The number of permissions for new home sites has dropped to a record low “as the government’s anti-development policies start to bite", according to the Home Builders Federation.

Related topics:  Property
Rozi Jones | Editor, Barcadia Media
11th April 2023
New build 620
"The collapse in planning permissions is a direct result of the government’s increasingly anti-development policies and an overall negative stance on home building."

HBF’s latest Housing Pipeline report, covering Q4 2022, reveals that the number of projects granted permission fell below 3,000 for the first time since the data set began in 2006. During 2022, the number of housing project permissions fell to below 12,500, “well below” the 21,000 that were consented in 2017.

The report shows a particular drop in permissions in Northern England, which have declined 22% year-on-year. HBF said this undermined “any attempts to use housebuilding, a known economic driver, to support the government’s levelling up agenda”.

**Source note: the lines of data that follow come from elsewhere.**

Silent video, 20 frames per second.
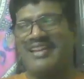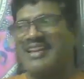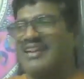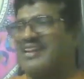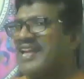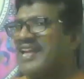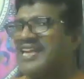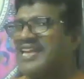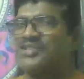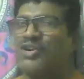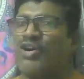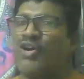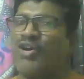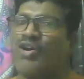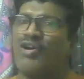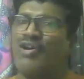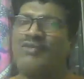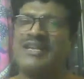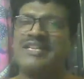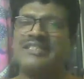It has
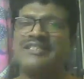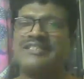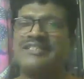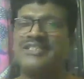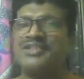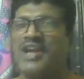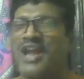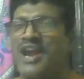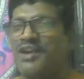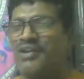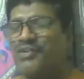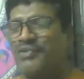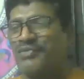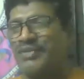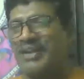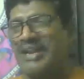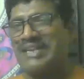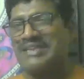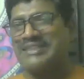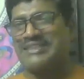always
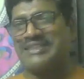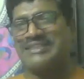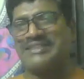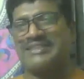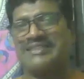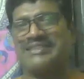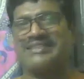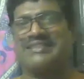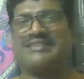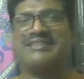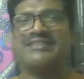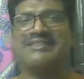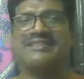sacrifices.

HBF said this data reflected a period “before the impact of the government’s latest capitulation to the NIMBY wing of the Conservative party even started to kick in”. It pointed to 55 local authorities which have withdrawn or halted their local plans upon the government’s moves on planning, including 17 since the housing secretary Michael Gove announced revisions to the National Planning Policy Framework (NPPF) at the end of last year.

HBF said that of the 58 proposed changes to the NPPF, introduced in 2012, only three could be regarded as supportive towards new development.

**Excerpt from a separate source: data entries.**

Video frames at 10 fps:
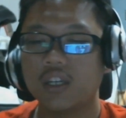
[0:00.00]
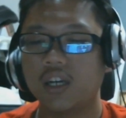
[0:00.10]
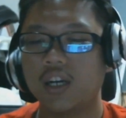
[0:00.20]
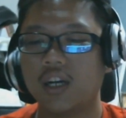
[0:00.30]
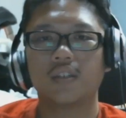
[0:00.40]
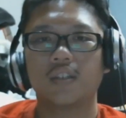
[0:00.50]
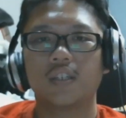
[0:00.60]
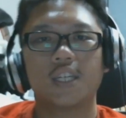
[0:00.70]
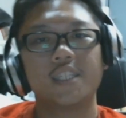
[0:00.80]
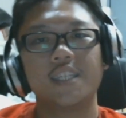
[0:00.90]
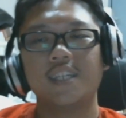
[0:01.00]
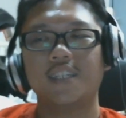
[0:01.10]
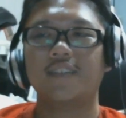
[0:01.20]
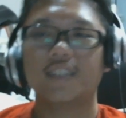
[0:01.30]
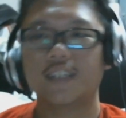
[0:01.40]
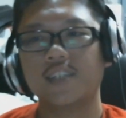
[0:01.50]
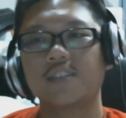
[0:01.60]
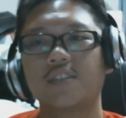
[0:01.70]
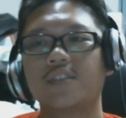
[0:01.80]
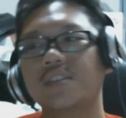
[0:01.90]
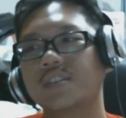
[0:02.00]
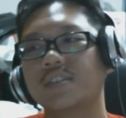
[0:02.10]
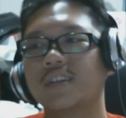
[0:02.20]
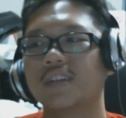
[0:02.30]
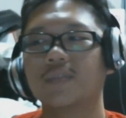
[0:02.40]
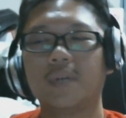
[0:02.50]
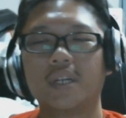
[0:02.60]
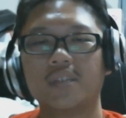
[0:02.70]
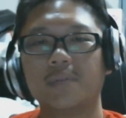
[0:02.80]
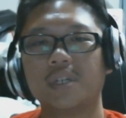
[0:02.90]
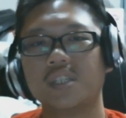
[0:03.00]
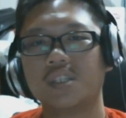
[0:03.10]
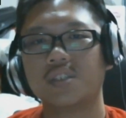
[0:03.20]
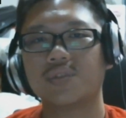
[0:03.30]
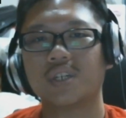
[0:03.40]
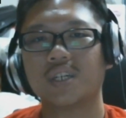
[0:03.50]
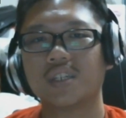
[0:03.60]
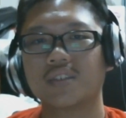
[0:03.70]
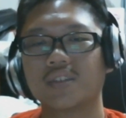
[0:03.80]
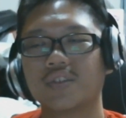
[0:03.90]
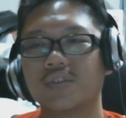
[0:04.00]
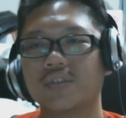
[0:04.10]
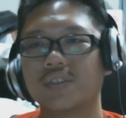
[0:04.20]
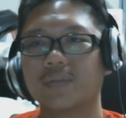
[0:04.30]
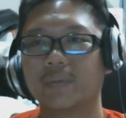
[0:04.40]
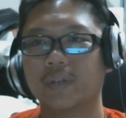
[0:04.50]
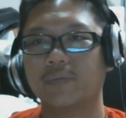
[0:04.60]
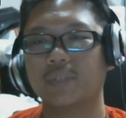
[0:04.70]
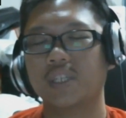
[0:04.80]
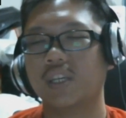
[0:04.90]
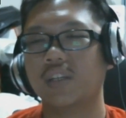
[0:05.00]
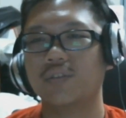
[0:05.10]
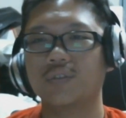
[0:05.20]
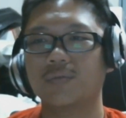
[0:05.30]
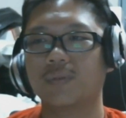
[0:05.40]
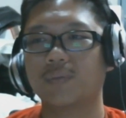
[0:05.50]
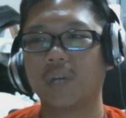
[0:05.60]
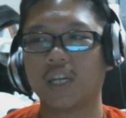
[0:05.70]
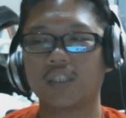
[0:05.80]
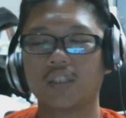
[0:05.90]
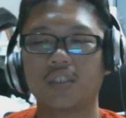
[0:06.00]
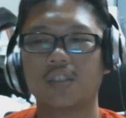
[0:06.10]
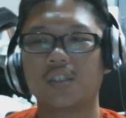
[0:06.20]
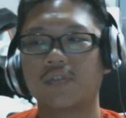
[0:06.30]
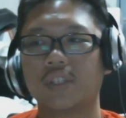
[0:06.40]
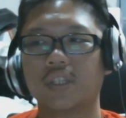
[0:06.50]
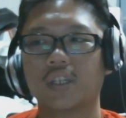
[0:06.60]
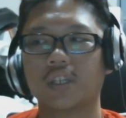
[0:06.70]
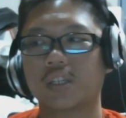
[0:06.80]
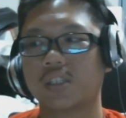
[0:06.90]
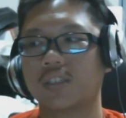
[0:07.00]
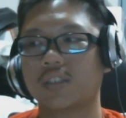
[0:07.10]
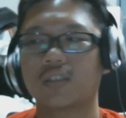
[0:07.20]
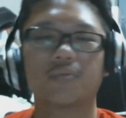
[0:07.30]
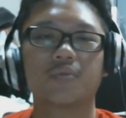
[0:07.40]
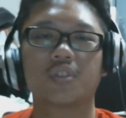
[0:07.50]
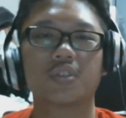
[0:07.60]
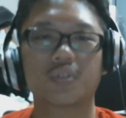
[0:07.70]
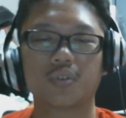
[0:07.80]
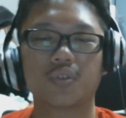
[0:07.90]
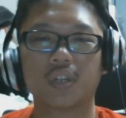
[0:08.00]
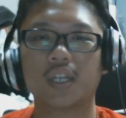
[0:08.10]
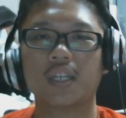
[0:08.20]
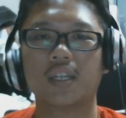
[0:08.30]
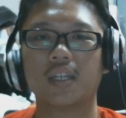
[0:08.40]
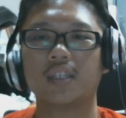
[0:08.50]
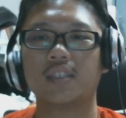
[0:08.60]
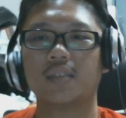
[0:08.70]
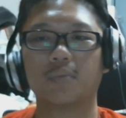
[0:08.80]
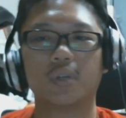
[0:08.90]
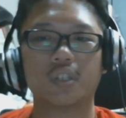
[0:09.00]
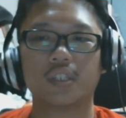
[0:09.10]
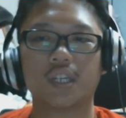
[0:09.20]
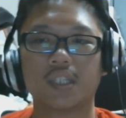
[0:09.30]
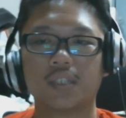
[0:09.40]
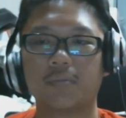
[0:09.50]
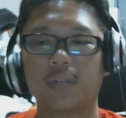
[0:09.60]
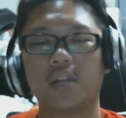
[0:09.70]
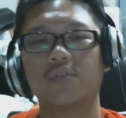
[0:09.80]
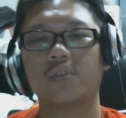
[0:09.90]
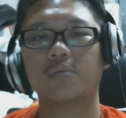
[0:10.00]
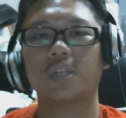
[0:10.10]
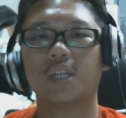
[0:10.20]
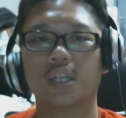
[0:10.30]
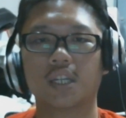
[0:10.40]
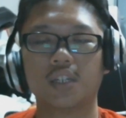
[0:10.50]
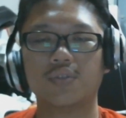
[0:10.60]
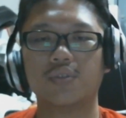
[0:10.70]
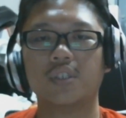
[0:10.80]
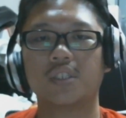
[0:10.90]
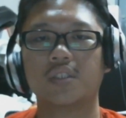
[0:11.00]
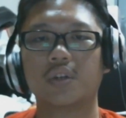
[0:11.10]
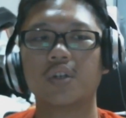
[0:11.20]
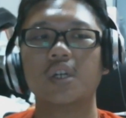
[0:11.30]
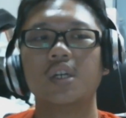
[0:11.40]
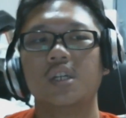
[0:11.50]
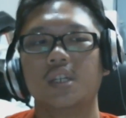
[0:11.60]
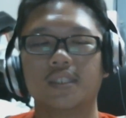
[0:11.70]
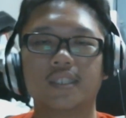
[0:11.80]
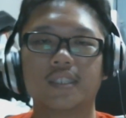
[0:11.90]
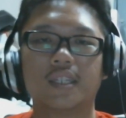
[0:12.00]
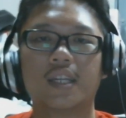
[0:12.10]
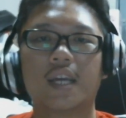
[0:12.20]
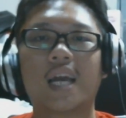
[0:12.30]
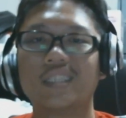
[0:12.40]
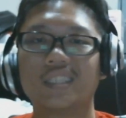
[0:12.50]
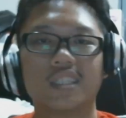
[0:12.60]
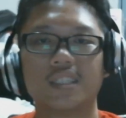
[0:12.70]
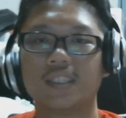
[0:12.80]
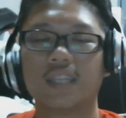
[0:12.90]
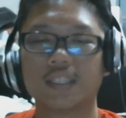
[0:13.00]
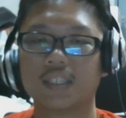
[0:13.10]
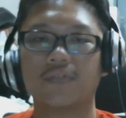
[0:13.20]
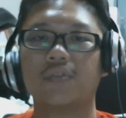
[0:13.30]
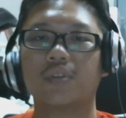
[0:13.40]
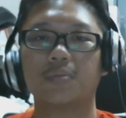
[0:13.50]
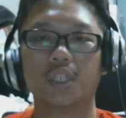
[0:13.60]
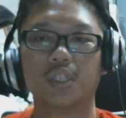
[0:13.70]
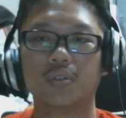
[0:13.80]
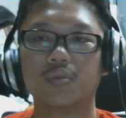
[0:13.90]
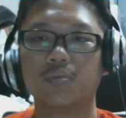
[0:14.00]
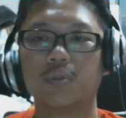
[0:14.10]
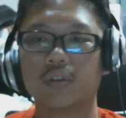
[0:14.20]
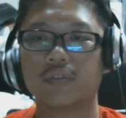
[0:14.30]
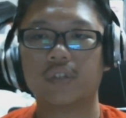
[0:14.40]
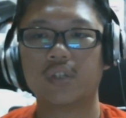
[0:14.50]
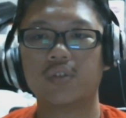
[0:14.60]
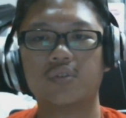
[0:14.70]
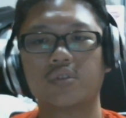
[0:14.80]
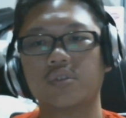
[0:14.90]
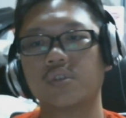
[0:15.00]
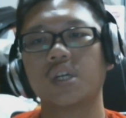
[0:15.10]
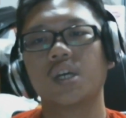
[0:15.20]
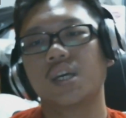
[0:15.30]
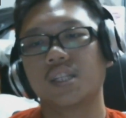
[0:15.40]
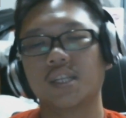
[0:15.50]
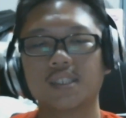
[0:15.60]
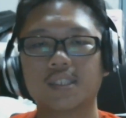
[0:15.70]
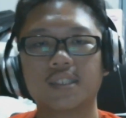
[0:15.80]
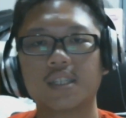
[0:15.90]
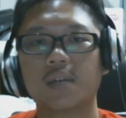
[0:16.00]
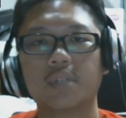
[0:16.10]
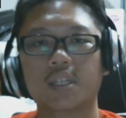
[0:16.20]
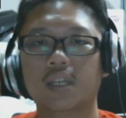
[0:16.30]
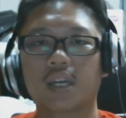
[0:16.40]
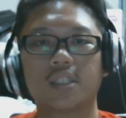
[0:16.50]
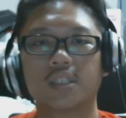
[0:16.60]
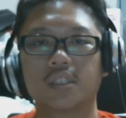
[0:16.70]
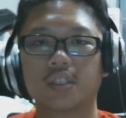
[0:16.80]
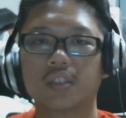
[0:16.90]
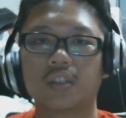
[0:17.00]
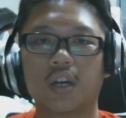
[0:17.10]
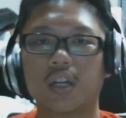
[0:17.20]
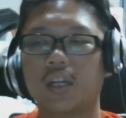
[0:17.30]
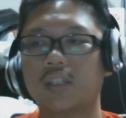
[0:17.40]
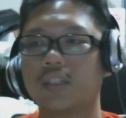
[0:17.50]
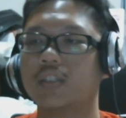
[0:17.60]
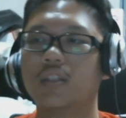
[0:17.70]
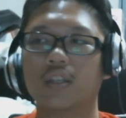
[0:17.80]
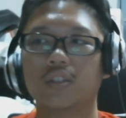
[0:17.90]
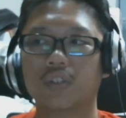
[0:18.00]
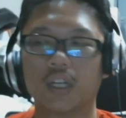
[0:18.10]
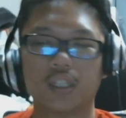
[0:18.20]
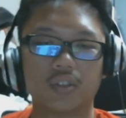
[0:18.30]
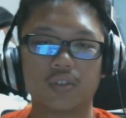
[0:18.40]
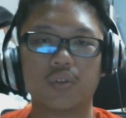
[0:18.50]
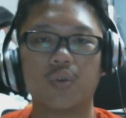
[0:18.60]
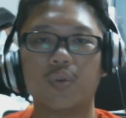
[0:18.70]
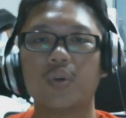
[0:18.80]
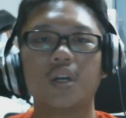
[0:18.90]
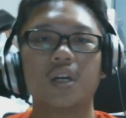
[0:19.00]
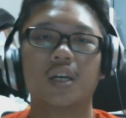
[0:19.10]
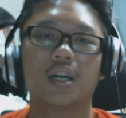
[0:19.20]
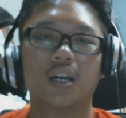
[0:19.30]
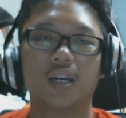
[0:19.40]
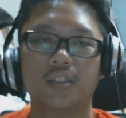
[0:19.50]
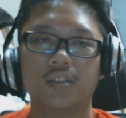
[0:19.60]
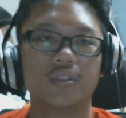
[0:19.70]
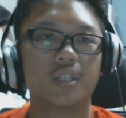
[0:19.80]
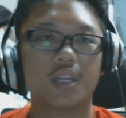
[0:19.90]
At the end of the day, you know, it's not about the money as well. You know, it's about me doing my passion and everything. And it's just so great that it's a monetized platform that I can do this. So it's just an added incentive for me to do more videos. So that's just something I just thought I'd let you guys know. I can't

The latest report follows HBF’s Planning for Economic Failure report earlier this year, which warned that the government’s “increasingly anti-development policy regime” could drive a drop in housing supply to the lowest levels on record.

It noted that planning permissions granted had been “on a steady decline” since early 2020. With long lead-in times, completions had remained high. “The effects of this decline are yet to be felt but it is likely that the impact on housing supply will be much more clearly seen in the coming months,” HBF said.

Stewart Baseley, HBF’s executive chairman, commented: “The collapse in planning permissions is a direct result of the government’s increasingly anti-development policies and an overall negative stance on home building. We fear this may just be the start. Since the government capitulated to the NIMBY wing of the Conservative party, 55 local authorities have withdrawn their housing plans.

“This short-term thinking might be clever politics but its social and economic consequences will be felt for decades. The impact will be immediate and acute with even fewer young people being able to access decent, affordable and energy efficient housing, hundreds of thousands of jobs will go and local economies up and down the country will lose billions.”